# Help! I have an idea



## gmijackso (Sep 30, 2008)

The HP required is determined by your definition of highway speeds, the frontal area of the vehicle, and the drag coefficient of the vehicle (how flat or aerodynamic it is.

The torque required is going to be determined by the final weight of the vehicle, the final gear ratio (rear end), the gear ratio of the transmission, and your expected acceleration. Once you have enough torque to break static friction, you'll eventually accelerate to whatever speed, but if 1 month is too long to wait to get to 55, then you need to say so.

The volts/amps is going to be determined by the final speed, and the drive train (transmission and rear end), giving you the RPMs required by the motor and the voltage associated with that. 

Basically you need to make some decisions. You've basically asked what you need to build an electric car and want specifics with no other criteria than I want an electric vehicle that weighs X. 

Also, what do you mean by no batteries? Are you suggesting you wish to power this with solar, an internal combustion engine, capacitors, telekinesis? I'm not sure what you're asking here.

Maybe check the FAQ and the wiki, they'll help you get some of the questions you need to answer on your own before any real help can be given.


----------



## vgslimo (Oct 21, 2008)

Dances with rims said:


> Second, I want to eliminate the need for batteries and generate the power directly to the motor. Any suggestions or objections?

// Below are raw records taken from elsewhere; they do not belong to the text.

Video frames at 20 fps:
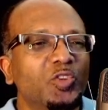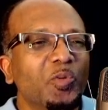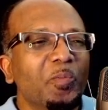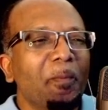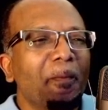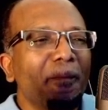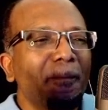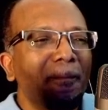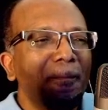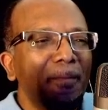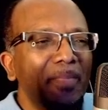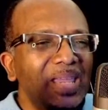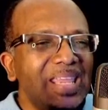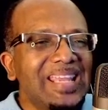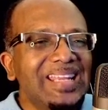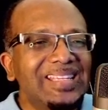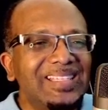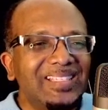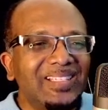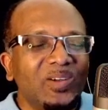to
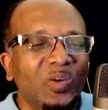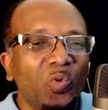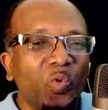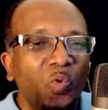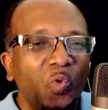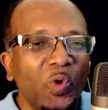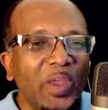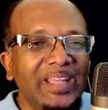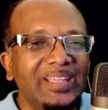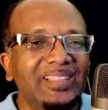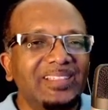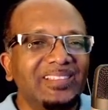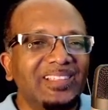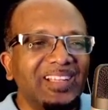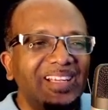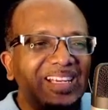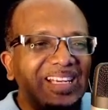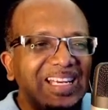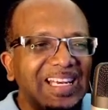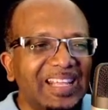meet with
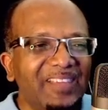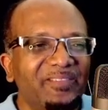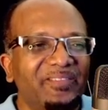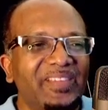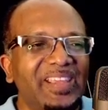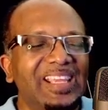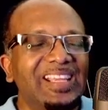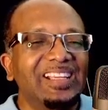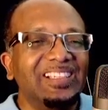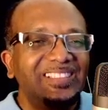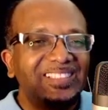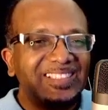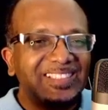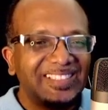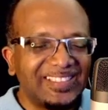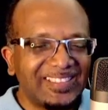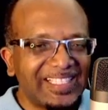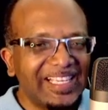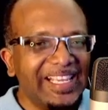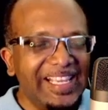the living
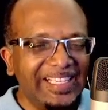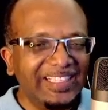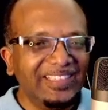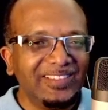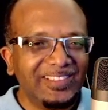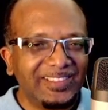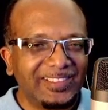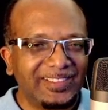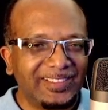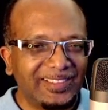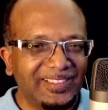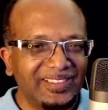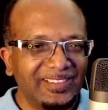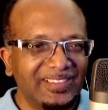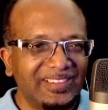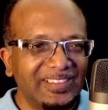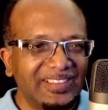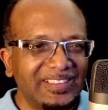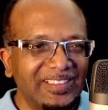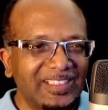saints,
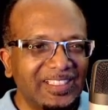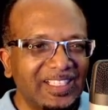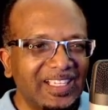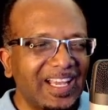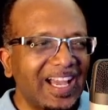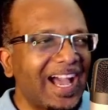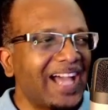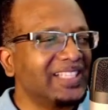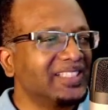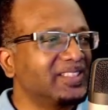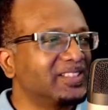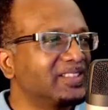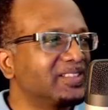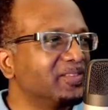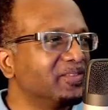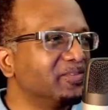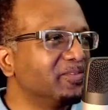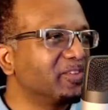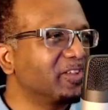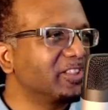
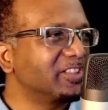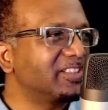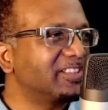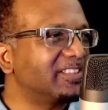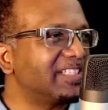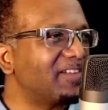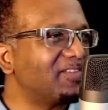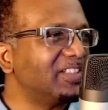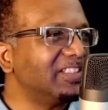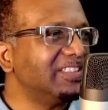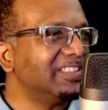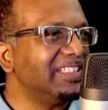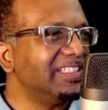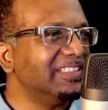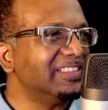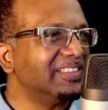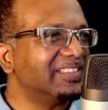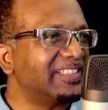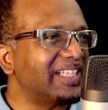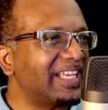as verse
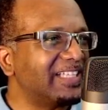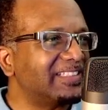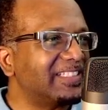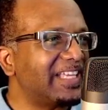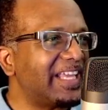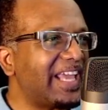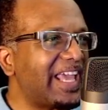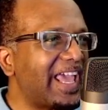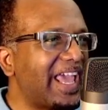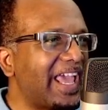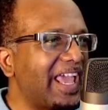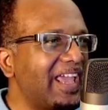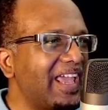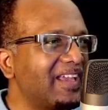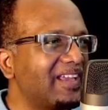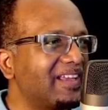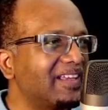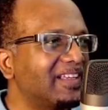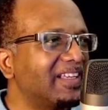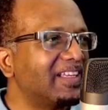seventeen says
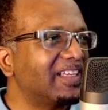here,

sounds to me like your trying to build a series or paralell hybrid. you can search either of those topics and read the previously stated threads and advice (both good and bad). here is one way to draw the voltage/amps you may need but you will have to consider how you would power it (ie. small diesel motor/ gas motor..)_http://cgi.ebay.com/HighAmp-PMA-Perm...QQcmdZViewItem_. i'm trying to map out all the specs for a good clean renewable fuel series hybrid myself and i know your troubles with finding help in this area as most of the people don't need the range that we do. there is however some very good advice available here from some really intelligent people so just dig hard and you can find most of the answers here even in some of the haters posts as they tell you what to look for even as they degrade your process! lol good luck.


----------



## ClintK (Apr 27, 2008)

Dances with rims said:


> Yes, ladies and gents. Another newbie who thinks he's found the holy grail. I've had this idea in my mind for several months now and I can't shake it off. So I need you guys to set me straight, math wise, so I can share it with you, good or bad.
> 
> First, what would be the best motor for: Gross vehicle weight 5000 lbs. 4 speed automatic transmission and final drive gearing to match optimal motor output at regular highway speeds. I'd like to know in HP, FT/LBS and Volts/Amps.
> 
> ...


The EV calculator at http://www.evconvert.com/tools/evcalc/ might give you some good ideas about the hp/torque/volts/amps requirements.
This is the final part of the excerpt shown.